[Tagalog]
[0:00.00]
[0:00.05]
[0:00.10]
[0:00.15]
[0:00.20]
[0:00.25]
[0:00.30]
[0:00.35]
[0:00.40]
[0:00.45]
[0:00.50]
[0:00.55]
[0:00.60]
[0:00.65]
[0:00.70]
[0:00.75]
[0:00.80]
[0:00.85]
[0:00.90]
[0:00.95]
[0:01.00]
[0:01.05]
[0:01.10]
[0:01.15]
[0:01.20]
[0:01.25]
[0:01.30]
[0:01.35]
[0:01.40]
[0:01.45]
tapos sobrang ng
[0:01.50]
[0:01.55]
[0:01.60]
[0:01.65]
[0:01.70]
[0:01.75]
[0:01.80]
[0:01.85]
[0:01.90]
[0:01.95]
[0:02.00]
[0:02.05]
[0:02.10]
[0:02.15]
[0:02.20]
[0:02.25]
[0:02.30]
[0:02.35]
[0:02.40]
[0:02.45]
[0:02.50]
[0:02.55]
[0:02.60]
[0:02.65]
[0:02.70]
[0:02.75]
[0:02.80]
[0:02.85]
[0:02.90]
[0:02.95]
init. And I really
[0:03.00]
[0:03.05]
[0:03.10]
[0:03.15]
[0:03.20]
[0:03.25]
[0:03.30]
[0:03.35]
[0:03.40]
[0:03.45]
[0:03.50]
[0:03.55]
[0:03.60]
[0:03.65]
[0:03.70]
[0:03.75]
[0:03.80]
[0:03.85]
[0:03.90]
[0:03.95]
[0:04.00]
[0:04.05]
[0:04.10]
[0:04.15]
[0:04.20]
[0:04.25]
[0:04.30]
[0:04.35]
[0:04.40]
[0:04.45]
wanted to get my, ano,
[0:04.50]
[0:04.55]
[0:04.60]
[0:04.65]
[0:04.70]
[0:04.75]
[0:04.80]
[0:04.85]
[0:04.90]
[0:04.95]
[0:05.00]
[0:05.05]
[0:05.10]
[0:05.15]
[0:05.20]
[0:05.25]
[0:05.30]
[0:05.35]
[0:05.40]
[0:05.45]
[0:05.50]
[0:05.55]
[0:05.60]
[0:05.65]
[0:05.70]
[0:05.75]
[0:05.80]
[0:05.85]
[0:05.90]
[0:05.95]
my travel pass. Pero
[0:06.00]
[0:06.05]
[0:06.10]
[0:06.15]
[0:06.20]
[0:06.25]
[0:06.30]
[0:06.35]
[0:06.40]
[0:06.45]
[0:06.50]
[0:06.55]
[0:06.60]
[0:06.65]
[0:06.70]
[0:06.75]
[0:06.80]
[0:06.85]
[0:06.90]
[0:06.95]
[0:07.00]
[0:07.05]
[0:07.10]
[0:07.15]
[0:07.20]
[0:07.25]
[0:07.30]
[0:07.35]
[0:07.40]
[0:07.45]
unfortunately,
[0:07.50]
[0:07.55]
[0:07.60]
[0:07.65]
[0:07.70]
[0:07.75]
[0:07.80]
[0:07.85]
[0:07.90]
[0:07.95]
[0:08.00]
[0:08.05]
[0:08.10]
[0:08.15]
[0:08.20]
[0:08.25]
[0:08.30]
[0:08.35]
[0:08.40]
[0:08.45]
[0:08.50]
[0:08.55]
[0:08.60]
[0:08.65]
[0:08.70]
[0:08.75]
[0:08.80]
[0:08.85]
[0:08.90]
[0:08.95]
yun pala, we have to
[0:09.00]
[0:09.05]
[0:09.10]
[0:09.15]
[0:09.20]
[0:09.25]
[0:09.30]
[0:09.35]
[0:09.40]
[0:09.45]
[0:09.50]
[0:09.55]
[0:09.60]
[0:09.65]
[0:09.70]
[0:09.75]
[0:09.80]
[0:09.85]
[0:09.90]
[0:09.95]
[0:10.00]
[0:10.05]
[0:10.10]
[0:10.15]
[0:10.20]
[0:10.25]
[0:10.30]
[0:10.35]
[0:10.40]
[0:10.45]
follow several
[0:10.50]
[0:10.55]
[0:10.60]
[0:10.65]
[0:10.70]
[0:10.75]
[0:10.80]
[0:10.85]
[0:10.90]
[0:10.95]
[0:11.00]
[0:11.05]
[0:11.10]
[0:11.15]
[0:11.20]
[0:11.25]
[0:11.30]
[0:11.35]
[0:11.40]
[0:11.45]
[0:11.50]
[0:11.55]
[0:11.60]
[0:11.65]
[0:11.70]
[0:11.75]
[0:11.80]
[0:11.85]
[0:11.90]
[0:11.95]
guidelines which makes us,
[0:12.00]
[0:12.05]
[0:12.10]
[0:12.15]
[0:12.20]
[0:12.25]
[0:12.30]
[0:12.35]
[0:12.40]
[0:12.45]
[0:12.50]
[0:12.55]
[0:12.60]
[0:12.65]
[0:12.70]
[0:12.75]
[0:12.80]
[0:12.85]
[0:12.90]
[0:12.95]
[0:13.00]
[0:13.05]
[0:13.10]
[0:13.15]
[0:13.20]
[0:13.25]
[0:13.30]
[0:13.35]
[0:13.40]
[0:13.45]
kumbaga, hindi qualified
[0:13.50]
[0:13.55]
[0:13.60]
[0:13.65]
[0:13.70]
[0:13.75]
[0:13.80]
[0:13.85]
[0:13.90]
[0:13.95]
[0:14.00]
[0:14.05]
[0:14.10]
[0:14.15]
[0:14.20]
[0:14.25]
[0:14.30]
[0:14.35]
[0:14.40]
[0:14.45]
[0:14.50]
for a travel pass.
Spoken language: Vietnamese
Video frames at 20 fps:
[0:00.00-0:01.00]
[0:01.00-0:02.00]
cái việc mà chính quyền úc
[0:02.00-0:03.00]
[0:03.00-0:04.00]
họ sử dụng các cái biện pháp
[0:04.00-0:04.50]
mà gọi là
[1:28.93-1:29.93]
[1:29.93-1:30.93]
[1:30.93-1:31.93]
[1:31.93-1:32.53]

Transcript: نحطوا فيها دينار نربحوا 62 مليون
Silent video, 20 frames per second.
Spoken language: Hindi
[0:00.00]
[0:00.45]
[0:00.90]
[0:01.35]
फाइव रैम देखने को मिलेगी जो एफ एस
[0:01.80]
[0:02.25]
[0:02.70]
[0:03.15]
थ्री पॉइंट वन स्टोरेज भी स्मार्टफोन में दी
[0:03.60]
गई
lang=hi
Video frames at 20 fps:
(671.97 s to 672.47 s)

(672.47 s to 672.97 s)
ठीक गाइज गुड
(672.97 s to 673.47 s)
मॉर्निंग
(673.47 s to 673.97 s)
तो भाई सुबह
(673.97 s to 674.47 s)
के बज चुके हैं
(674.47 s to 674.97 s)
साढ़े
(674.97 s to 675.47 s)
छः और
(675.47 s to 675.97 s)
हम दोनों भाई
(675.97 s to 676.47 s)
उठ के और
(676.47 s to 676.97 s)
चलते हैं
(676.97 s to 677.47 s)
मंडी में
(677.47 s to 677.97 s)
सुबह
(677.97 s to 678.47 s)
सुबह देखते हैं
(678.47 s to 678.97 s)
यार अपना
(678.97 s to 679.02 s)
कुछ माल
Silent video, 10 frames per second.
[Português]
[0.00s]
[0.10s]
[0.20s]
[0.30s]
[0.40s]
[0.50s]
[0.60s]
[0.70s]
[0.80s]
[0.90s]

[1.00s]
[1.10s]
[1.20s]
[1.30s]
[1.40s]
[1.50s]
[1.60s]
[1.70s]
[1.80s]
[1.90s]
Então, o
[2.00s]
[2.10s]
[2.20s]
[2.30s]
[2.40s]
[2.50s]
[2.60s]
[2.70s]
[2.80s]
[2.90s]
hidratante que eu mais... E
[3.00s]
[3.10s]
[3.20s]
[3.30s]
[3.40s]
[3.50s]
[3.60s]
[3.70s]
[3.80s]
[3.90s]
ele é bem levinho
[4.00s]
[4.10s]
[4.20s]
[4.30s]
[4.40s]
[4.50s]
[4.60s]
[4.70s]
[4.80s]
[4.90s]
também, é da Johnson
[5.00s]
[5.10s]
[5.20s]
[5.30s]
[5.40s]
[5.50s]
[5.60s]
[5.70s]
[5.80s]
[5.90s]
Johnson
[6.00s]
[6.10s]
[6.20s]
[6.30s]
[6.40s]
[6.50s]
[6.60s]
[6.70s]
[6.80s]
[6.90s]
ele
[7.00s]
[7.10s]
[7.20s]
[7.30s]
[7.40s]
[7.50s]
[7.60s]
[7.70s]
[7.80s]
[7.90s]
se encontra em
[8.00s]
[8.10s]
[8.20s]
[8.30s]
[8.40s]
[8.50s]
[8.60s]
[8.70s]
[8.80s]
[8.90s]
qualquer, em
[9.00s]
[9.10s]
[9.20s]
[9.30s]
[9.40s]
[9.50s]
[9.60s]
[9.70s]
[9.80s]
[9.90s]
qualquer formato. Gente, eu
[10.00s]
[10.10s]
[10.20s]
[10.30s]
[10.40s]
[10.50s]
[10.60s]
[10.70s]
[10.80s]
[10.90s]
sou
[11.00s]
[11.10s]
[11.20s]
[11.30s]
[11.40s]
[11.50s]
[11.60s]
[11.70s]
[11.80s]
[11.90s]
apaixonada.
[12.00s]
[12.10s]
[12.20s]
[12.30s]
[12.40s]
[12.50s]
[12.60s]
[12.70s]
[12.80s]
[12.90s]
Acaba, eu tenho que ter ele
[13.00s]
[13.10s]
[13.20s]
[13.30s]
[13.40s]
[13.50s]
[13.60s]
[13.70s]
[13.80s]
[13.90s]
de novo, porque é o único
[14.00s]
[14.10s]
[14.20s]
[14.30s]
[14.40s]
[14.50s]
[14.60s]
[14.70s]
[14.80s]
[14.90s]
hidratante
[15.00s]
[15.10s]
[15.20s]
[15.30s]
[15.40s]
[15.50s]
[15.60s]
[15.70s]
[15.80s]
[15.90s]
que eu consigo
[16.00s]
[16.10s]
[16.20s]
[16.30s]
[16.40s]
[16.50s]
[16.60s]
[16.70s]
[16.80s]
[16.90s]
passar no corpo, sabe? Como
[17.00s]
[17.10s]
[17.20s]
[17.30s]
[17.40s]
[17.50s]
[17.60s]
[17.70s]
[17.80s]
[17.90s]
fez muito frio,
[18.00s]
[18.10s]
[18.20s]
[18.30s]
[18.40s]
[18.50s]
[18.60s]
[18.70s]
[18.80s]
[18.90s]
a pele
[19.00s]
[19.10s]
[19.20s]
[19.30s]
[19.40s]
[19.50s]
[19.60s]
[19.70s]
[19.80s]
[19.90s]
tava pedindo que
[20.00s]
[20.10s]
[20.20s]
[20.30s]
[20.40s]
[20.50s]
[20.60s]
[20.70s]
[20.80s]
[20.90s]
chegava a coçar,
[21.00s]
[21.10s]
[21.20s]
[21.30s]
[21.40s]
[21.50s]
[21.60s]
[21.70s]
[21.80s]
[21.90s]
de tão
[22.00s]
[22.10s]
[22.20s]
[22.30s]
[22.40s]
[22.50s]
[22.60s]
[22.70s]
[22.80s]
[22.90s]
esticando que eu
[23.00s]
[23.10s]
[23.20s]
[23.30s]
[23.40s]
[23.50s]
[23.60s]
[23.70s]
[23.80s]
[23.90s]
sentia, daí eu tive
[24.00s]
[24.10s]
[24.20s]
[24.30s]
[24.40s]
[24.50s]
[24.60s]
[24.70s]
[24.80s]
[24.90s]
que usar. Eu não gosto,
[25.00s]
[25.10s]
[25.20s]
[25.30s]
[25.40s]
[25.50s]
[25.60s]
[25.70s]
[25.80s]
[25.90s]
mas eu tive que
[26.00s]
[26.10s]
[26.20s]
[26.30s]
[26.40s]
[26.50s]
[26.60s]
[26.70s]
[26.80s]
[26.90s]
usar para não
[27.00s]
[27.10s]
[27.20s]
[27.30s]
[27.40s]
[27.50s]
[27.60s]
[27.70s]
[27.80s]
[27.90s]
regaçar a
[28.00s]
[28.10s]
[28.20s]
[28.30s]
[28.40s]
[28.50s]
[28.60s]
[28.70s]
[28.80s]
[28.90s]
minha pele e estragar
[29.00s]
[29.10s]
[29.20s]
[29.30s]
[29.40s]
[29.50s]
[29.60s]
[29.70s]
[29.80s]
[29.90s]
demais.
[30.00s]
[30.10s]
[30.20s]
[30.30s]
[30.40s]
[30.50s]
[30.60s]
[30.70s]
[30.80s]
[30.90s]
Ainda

■ ■ ■ ■

**WORK TASK:** The response must give every line from the material above that holds the string "frames".

**SOLUTION FOR THIS TASK:**
Video frames at 20 fps:
Silent video, 20 frames per second.
Video frames at 20 fps:
Silent video, 10 frames per second.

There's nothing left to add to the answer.